本書では、一冊の本ができるまでに、その舞台裏を支えている活字書体、製本、活版印刷、校閲、紙製造、装幀、エージェントといった仕事を各章で紹介し、その仕事に従事している人たちの思いを丁寧に紹介していく。
私たちが当たり前のように本を読んでいるのには、これらの仕事と、それに従事する人々のプロフェショナルの矜持があってこそと、思いを新たにした。
Posted by ブクログ
本書は「もの」としての本を作るための技術と、本の内容に関するソフト面の作業が半々くらいの割合で書かれている。
本を読むとき「書体」によって読みやすさの違いを感じることがある。
「紙」自体は、色・厚さ・手触り・光の反射など本の善し悪しを決める重要な要素だ。
活版印刷が前提の時代は、紙による印刷時のインクの滲みを考慮してフォントの太さを決めていたりしたそうだ。

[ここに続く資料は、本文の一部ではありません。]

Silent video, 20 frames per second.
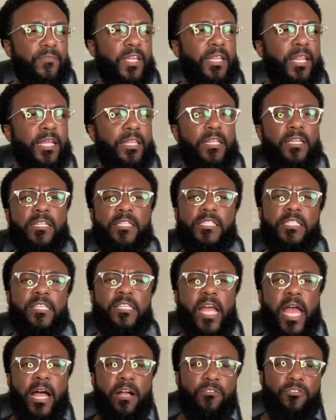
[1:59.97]
like the
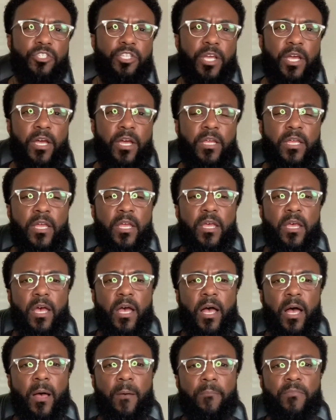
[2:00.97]
nostalgia,
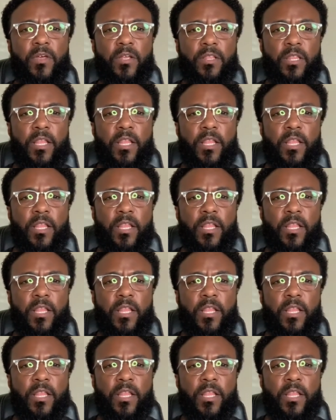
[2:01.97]
theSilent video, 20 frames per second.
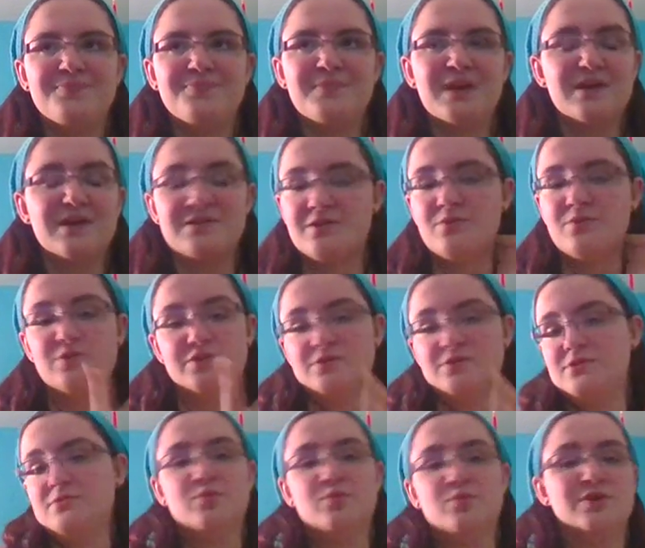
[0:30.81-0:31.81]
because it was
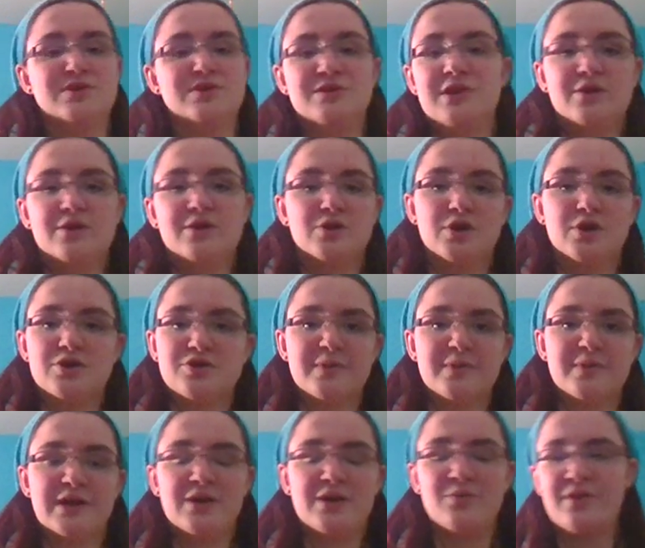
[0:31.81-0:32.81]
wasn't that charged to
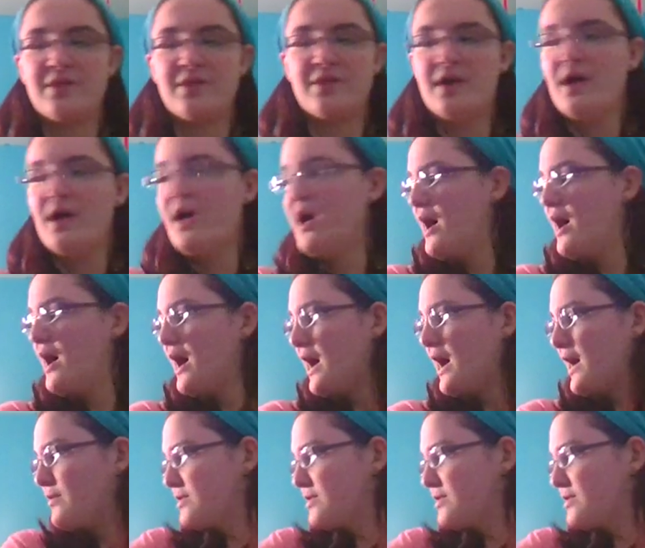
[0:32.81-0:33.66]
begin with. IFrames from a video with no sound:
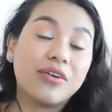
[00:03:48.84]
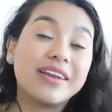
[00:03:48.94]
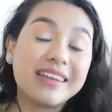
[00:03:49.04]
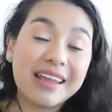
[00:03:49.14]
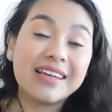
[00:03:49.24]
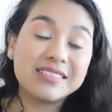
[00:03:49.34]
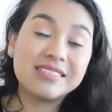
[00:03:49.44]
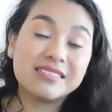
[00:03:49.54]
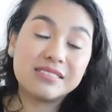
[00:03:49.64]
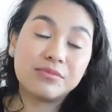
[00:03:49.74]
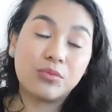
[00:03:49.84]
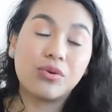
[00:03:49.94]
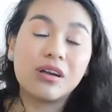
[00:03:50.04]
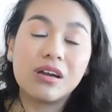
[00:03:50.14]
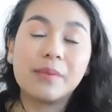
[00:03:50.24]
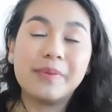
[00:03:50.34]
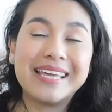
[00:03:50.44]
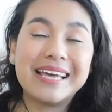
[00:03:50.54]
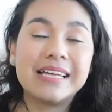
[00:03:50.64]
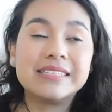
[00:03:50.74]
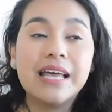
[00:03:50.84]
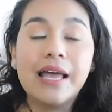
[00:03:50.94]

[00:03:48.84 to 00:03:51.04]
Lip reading: Herrera's work, because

紙作りも増版時に初版と同じ紙質と色を再現するのが当たり前のように行われている。
背の丸み具合にこだわったり、本は職人の匠の技で作られていたんだなぁ、ということがわかる。
三菱製紙中川工場のことが書かれていて、場所を調べてみたら跡地が東京理科大学葛飾キャンパスになっていた。
ソフト面では、校正・校閲の仕事の重要さが良く伝わって来た。
あと印象に残ったのは、日本でも売れそうな翻訳本の選び方、子供が夢中になる絵本の作り方。
絵本では子供が描くような絵の描き方を練習していたり、子供の本を大人が作ることの難しさが少し分かった。
1冊の本が自分の手元あるということは、実に多くの人達が仕事をしてくれたおかげだ。
「本」に限ったことじゃないけど、それぞれの仕事に携わった人々に感謝だな。